* [DIRECTIONS FOR THIS TASK]: Your copy should match the records below word for word and contain no pictures.
(DATA SUPPLIED)
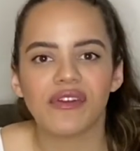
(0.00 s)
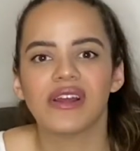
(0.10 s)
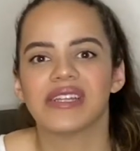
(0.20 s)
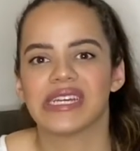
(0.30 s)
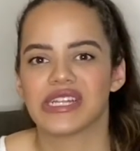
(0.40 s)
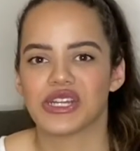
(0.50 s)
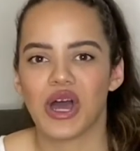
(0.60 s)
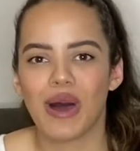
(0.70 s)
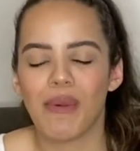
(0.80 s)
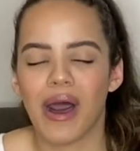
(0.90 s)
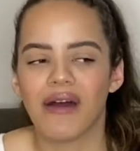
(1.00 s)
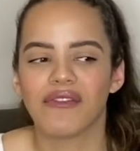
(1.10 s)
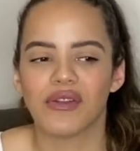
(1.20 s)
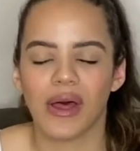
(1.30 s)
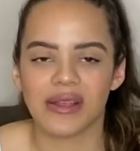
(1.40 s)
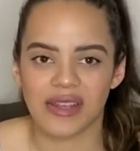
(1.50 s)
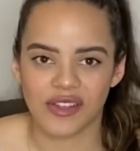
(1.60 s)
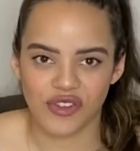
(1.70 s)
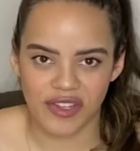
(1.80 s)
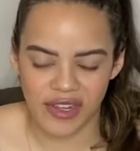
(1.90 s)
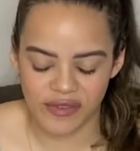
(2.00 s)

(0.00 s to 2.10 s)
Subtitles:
and take the knob off and do all this extra stuff.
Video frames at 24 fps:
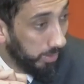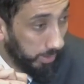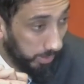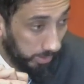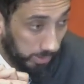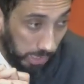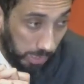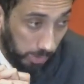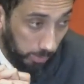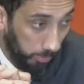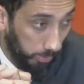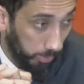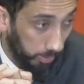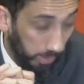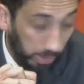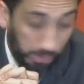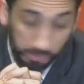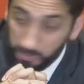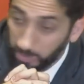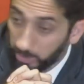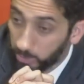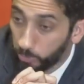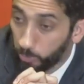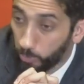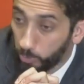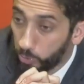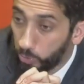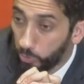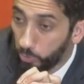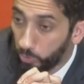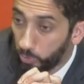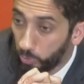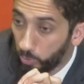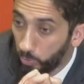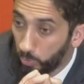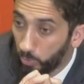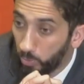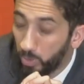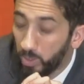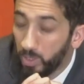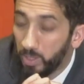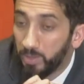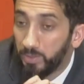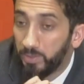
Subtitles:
is that what, that's what you do,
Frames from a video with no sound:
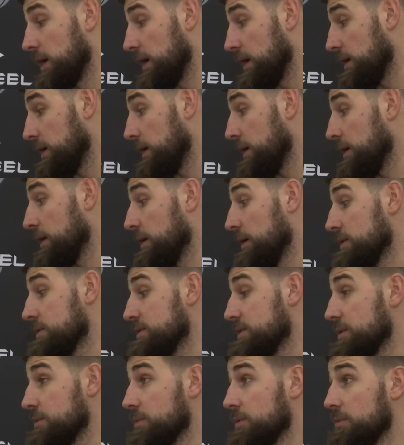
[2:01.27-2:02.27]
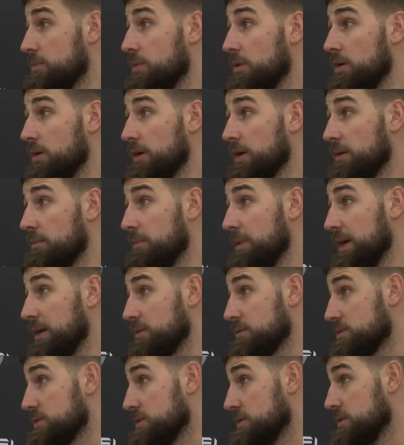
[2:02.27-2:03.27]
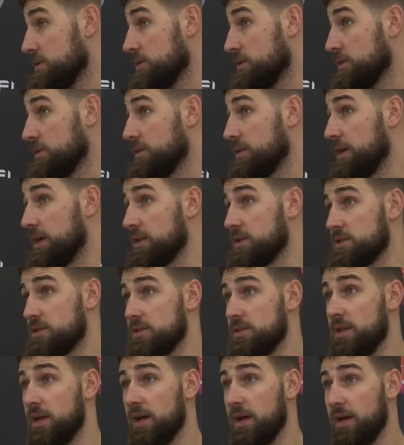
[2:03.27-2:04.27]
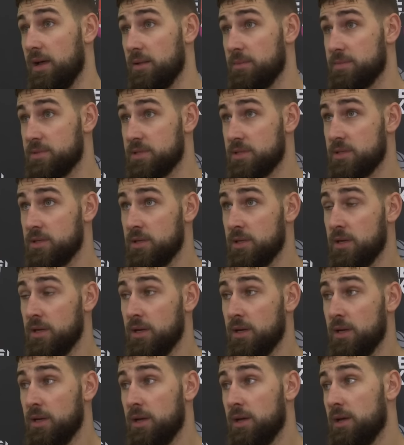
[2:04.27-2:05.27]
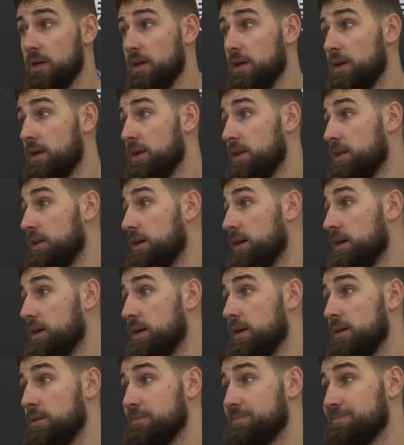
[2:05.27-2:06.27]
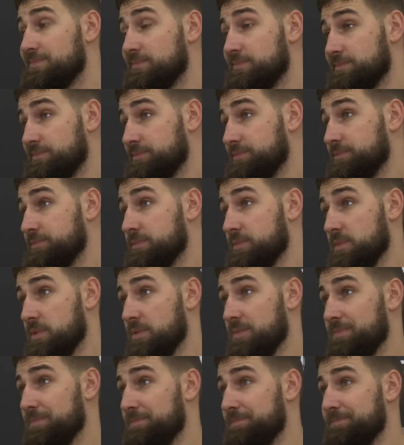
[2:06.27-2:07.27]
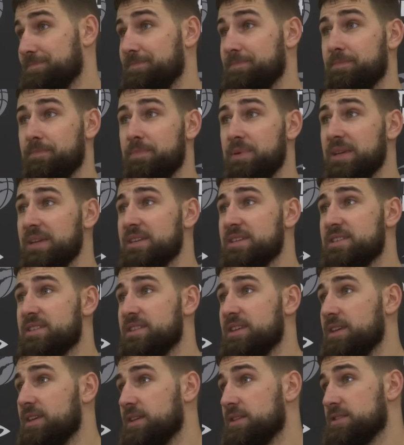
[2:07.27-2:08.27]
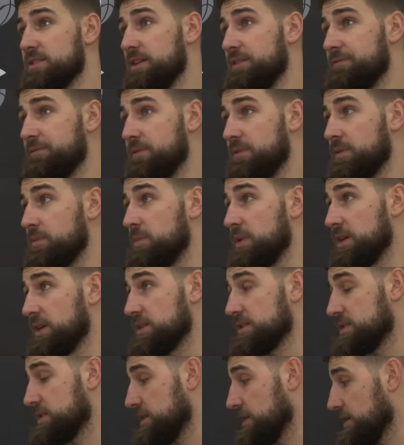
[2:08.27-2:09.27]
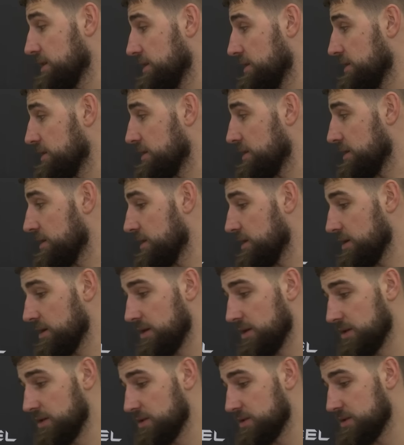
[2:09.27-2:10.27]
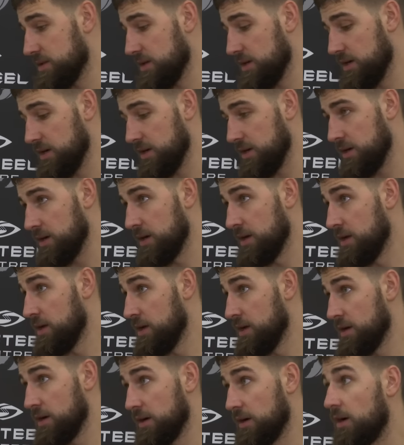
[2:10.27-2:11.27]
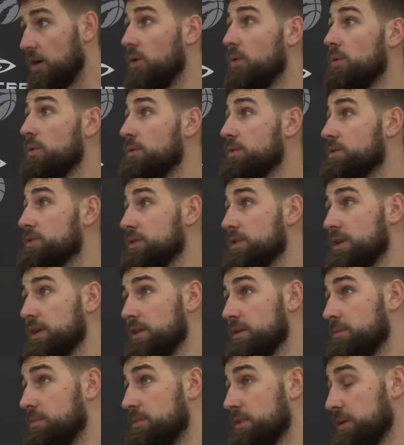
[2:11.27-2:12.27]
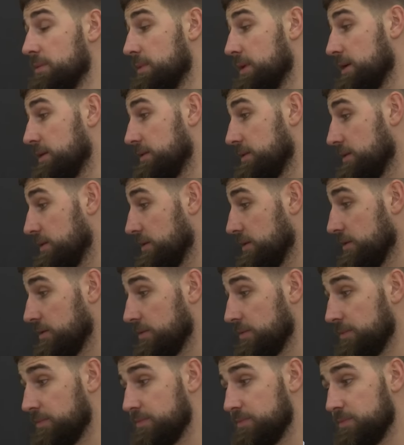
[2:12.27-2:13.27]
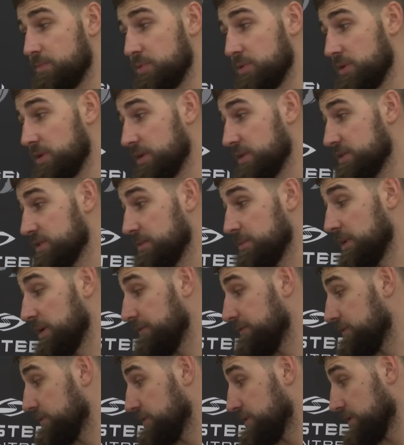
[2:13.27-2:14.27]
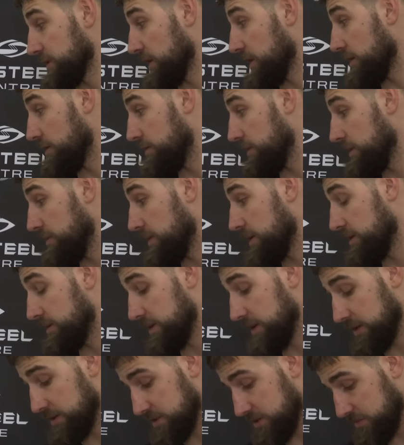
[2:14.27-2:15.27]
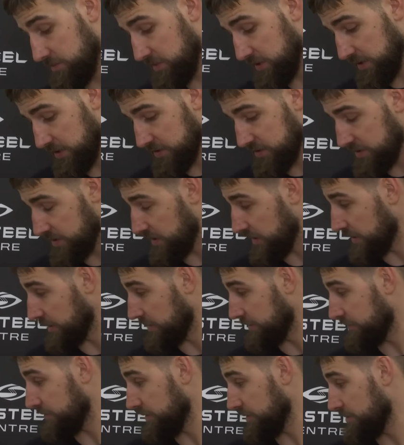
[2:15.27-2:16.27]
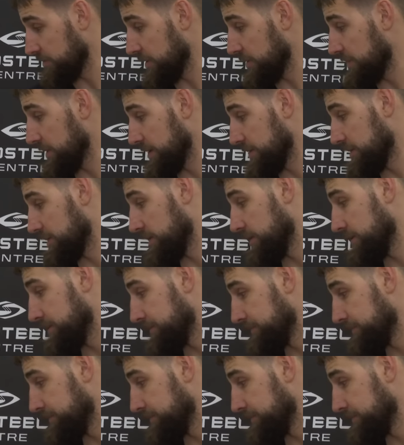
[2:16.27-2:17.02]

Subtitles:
I see where the ball can bounce. That helps. And biggest thing is effort. Biggest thing is going to get a rebound, you know, putting some effort to get a rebound. That's the biggest thing for the rebounder.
(End DATA SUPPLIED)
* [EXERCISE RESPONSE]:
(0.00 s)
(0.10 s)
(0.20 s)
(0.30 s)
(0.40 s)
(0.50 s)
(0.60 s)
(0.70 s)
(0.80 s)
(0.90 s)
(1.00 s)
(1.10 s)
(1.20 s)
(1.30 s)
(1.40 s)
(1.50 s)
(1.60 s)
(1.70 s)
(1.80 s)
(1.90 s)
(2.00 s)

(0.00 s to 2.10 s)
Subtitles:
and take the knob off and do all this extra stuff.
Video frames at 24 fps:
Subtitles:
is that what, that's what you do,
Frames from a video with no sound:
[2:01.27-2:02.27]
[2:02.27-2:03.27]
[2:03.27-2:04.27]
[2:04.27-2:05.27]
[2:05.27-2:06.27]
[2:06.27-2:07.27]
[2:07.27-2:08.27]
[2:08.27-2:09.27]
[2:09.27-2:10.27]
[2:10.27-2:11.27]
[2:11.27-2:12.27]
[2:12.27-2:13.27]
[2:13.27-2:14.27]
[2:14.27-2:15.27]
[2:15.27-2:16.27]
[2:16.27-2:17.02]

Subtitles:
I see where the ball can bounce. That helps. And biggest thing is effort. Biggest thing is going to get a rebound, you know, putting some effort to get a rebound. That's the biggest thing for the rebounder.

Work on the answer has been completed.